Questo venerdì non è stato particolarmente ideale per il team Red Bull. Il fatto è che al di là dei distacchi – da 1"3 delle FP1 si è passati a 0"9 nelle FP2 – alla fine c'è quella spina nel fianco di trovarsi con una macchina 12esima e soprattutto la Renault davanti… Tuttavia resta un moderato ottimismo sulla possibilità di fare meglio nel resto del weekend, rimarcando come i singoli giri sulle gomme più morbide non siano stati ideali e soprattutto come le RB15 abbiano reso meglio su quelle più dure, in particolare quelle "medie" che comunque corrispondono alla mescola C2, vale a dire la seconda più dura nella gamma Pirelli.

Tutto questo traspare bene nelle parole di Max Verstappen (6° tempo): «Oggi è stato ok, ma avrebbe potuto essere migliore. Sulla gomma media siamo piuttosto competitivi e avrei dovuto essere più veloce nella mia simulazione di qualifica, ma all'ultima curva ho avuto un piccolo problema che mi ha fatto perdere due o tre decimi. Con la gomma più morbida non avevo abbastanza grip, quindi dobbiamo lavorarci. Sui long run con gomma media abbiamo dimostrato di essere competitivi, e dovrebbe essere il pneumatico più decisivo per la gara. Abbiamo ancora un po' da fare sul set-up, soprattutto perché probabilmente avremo solo un giro cronometrato disponibile per set nelle qualifiche. Inoltre pare che i problemi della Ferrari siano stati risolti, sembrano più veloci al momento, quindi dobbiamo chiudere anche questo gap».

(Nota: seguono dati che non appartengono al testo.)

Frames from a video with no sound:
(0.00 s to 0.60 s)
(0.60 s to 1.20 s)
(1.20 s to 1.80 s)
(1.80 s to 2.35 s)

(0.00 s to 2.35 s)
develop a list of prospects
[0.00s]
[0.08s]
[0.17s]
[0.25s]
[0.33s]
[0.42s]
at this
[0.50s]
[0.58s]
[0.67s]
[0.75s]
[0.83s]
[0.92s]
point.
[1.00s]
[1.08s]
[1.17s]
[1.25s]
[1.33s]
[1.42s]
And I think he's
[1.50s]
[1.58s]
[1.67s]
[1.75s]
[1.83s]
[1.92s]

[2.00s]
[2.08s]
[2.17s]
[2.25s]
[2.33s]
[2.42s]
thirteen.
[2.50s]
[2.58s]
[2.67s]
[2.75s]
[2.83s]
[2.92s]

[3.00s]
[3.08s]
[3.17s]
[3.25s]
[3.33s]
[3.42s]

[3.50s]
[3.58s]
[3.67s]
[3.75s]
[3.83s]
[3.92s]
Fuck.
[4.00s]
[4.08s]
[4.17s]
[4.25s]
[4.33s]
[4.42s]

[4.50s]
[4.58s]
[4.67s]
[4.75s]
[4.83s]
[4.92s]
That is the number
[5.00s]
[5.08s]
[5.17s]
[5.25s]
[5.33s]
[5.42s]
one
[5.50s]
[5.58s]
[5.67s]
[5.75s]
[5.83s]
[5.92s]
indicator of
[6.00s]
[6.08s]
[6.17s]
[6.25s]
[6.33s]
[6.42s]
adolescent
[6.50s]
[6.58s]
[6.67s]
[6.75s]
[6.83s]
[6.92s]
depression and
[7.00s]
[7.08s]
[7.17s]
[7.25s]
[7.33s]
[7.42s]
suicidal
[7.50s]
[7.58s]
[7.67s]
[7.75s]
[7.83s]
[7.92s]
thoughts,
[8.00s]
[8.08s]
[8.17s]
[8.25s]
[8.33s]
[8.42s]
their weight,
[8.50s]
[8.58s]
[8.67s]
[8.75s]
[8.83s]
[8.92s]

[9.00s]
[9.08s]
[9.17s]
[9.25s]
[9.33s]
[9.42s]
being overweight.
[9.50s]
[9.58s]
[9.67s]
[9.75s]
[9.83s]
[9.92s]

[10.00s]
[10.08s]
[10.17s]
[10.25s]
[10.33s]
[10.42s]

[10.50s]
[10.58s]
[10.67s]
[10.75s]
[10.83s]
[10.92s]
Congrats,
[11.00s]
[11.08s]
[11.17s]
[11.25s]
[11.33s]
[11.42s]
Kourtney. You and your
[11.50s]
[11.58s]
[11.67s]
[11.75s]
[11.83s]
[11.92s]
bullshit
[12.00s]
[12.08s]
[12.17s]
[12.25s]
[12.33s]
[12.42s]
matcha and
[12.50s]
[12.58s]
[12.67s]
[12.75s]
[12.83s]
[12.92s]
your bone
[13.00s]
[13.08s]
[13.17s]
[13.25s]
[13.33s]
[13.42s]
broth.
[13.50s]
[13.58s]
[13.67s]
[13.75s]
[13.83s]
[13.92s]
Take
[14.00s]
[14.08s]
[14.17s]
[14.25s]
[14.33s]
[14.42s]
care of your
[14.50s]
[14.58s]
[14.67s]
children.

Pierre Gasly sostanzialmente conferma quanto detto da Max sul comportamento con la mescola soft, aggiungendo: «Penso che nel complesso la macchina sia buona, abbiamo solo bisogno di migliorare la nostra comprensione delle gomme morbide. Sono fiducioso di poter fare bene domani». Del resto il 12° tempo è dovuto al fatto di non essere riuscito a sfruttare il primo giro sulle soft, tanto che è stato l'unico pilota a migliorarsi nel secondo giro lanciato, "impresa" non riuscita a nessuno con le soft.